Understanding the Build Context and .dockerignore
Everything in your build context is shipped to the builder -- so a stray node_modules can cripple a CI build.
The build context is the set of files Docker sends to the builder before it reads your Dockerfile. A misunderstood context is a common cause of slow builds and broken cache keys in CI. This lesson explains what the context is and how .dockerignore controls it.
What the build context is
When you run docker build ., the final . is the context -- the directory Docker packages and sends to the builder. The builder can only COPY or ADD files that are inside this context. A large context means a large transfer on every build.

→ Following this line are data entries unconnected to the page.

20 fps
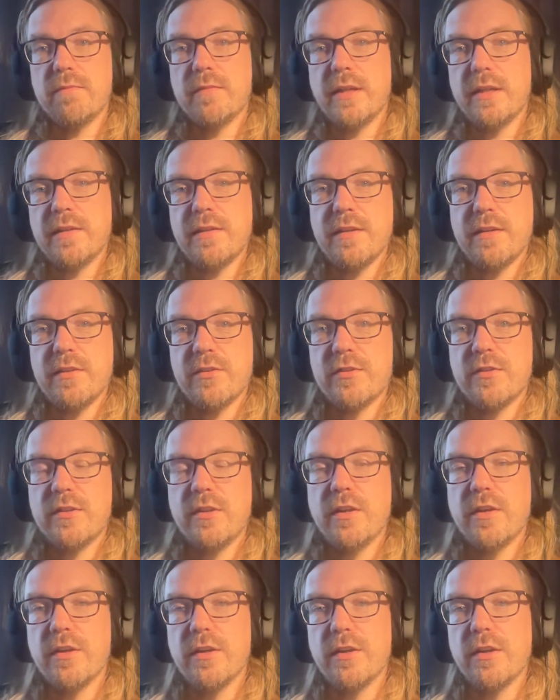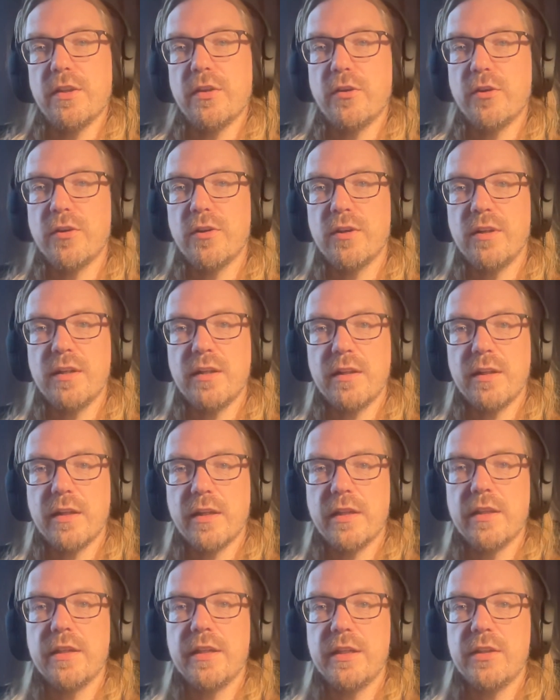that is the hurdle that
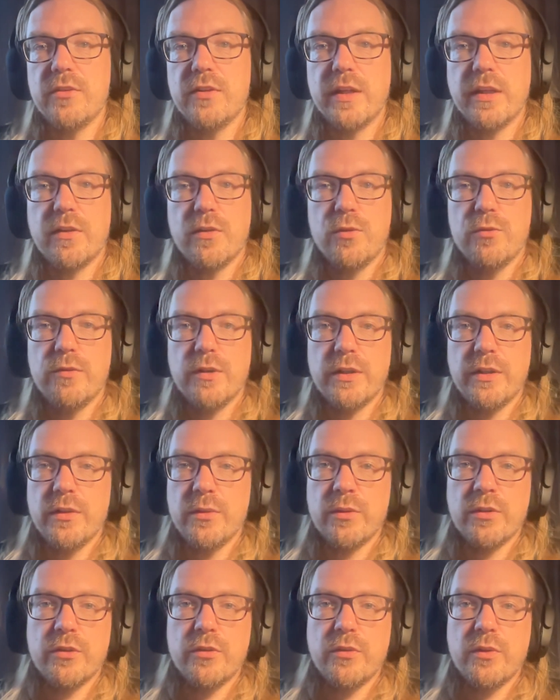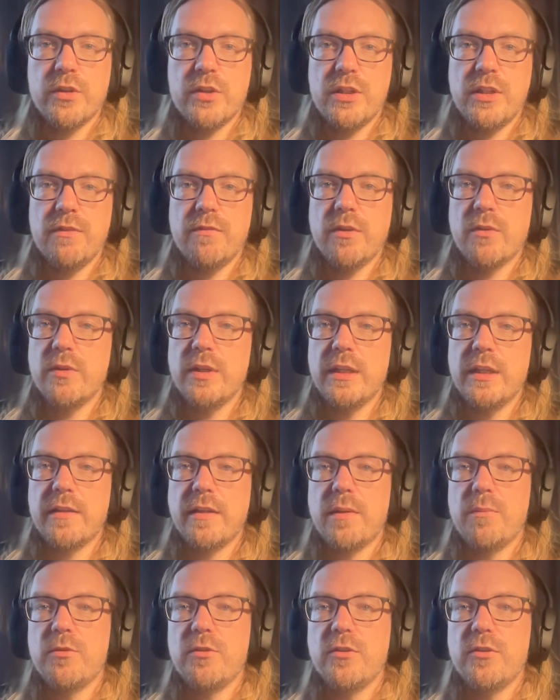I need to get over in order to achieve a real
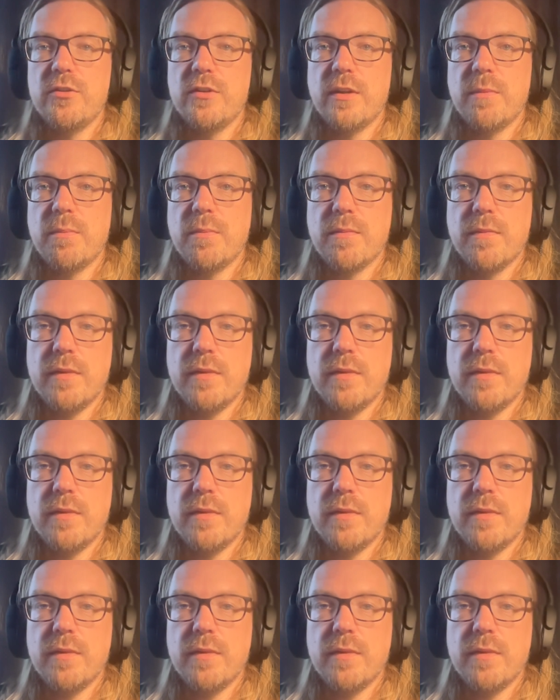time system.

Why a bloated context hurts CI
If your context includes node_modules, .git, build output, or large fixtures, every build sends megabytes (or gigabytes) to the builder before any instruction runs. Worse, changes to those files can invalidate your COPY . . cache layer even when nothing relevant changed.
Write a .dockerignore
A .dockerignore file uses gitignore-style patterns to exclude paths from the context. Keep it next to your Dockerfile.
.git
node_modules
dist
build
coverage
*.log
.env
.env.*
Dockerfile
.dockerignoreVerify what is included
- Exclude dependency directories -- they are reinstalled inside the image anyway.
- Exclude .git unless your build genuinely needs commit history.
- Exclude secrets and local .env files so they never leak into an image.
- Exclude build output that the image regenerates.
Key takeaways
- The build context is everything in the build directory, sent to the builder before any instruction runs.
- A .dockerignore keeps the context small, builds fast, and the COPY cache stable.
- Always exclude node_modules, .git, build output, and secrets from the context.